Dataset entries:
*-*-*
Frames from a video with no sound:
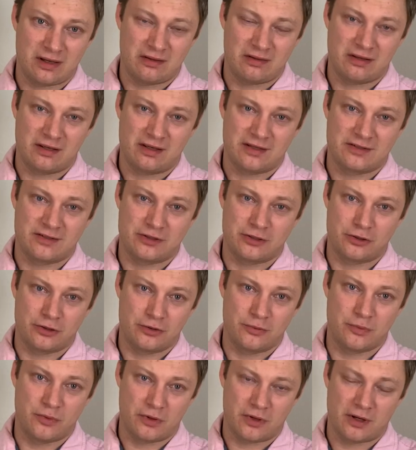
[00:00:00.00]
I think it's a
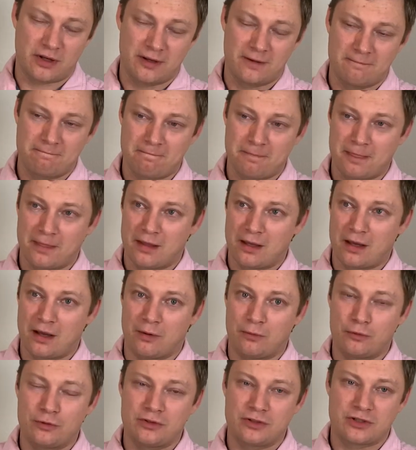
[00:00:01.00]
good book.
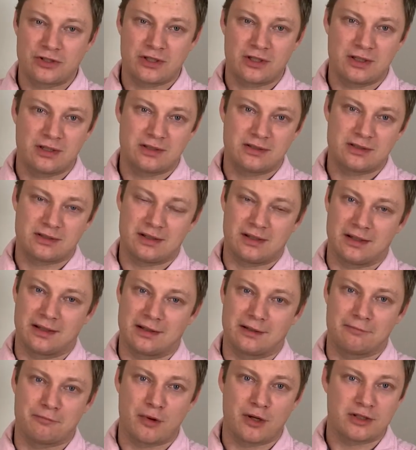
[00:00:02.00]
I wouldn't say it's
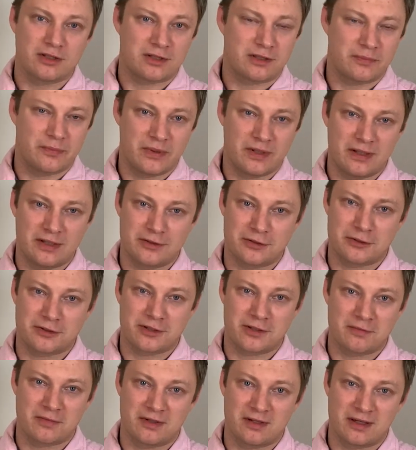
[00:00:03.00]
like a masterpiece or
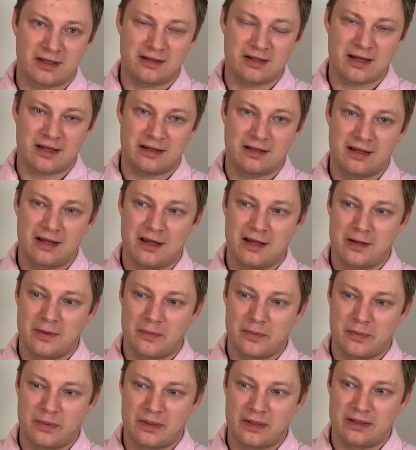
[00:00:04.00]
something like that,
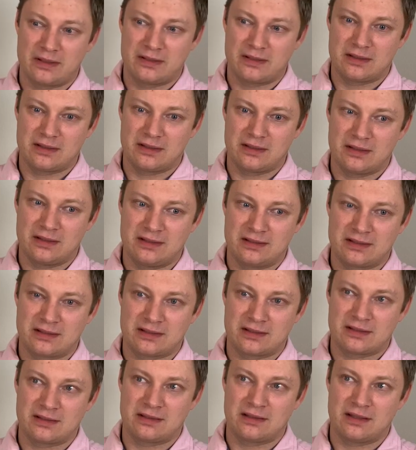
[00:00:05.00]
but
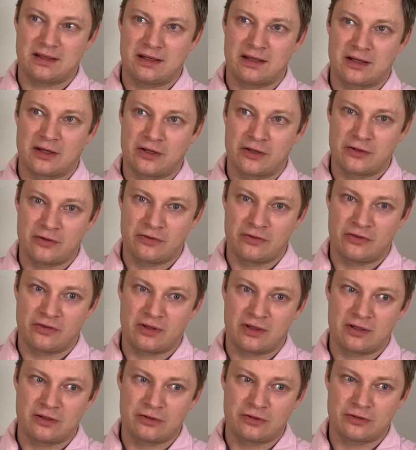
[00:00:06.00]
it's a good
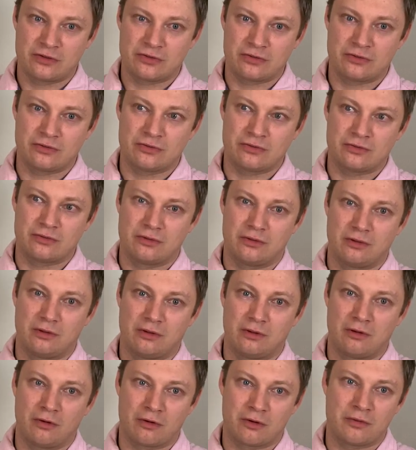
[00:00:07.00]
thing to
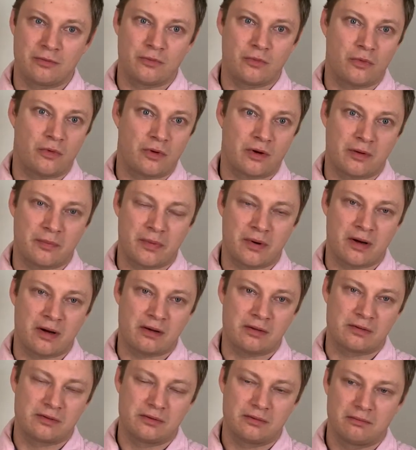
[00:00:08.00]
learn more
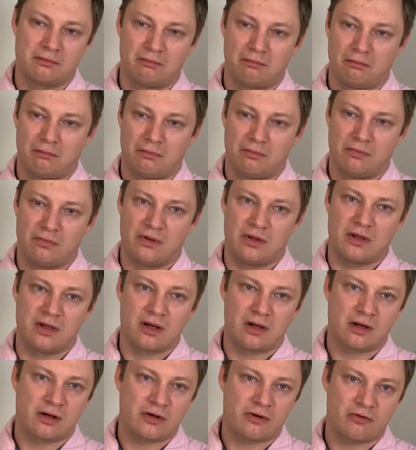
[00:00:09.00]
about the
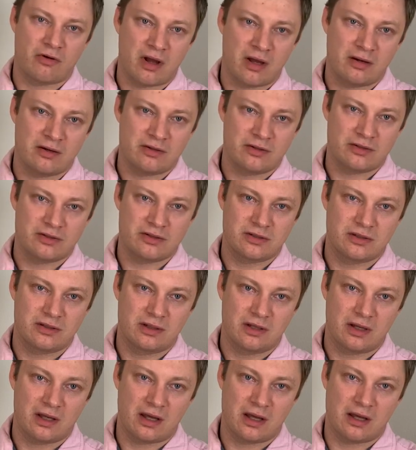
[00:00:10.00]
younger writers
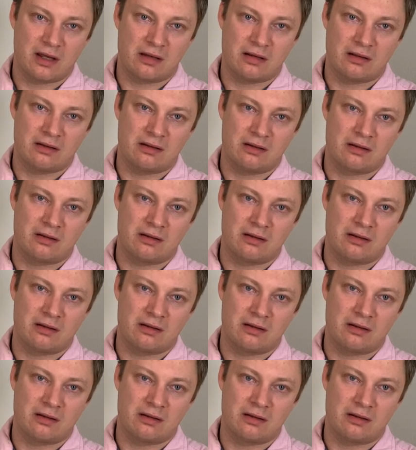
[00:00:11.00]
and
*-*-*
Please repeat every record above exactly, but leave out the pictures.

*Answer area*:
Frames from a video with no sound:
[00:00:00.00]
I think it's a
[00:00:01.00]
good book.
[00:00:02.00]
I wouldn't say it's
[00:00:03.00]
like a masterpiece or
[00:00:04.00]
something like that,
[00:00:05.00]
but
[00:00:06.00]
it's a good
[00:00:07.00]
thing to
[00:00:08.00]
learn more
[00:00:09.00]
about the
[00:00:10.00]
younger writers
[00:00:11.00]
and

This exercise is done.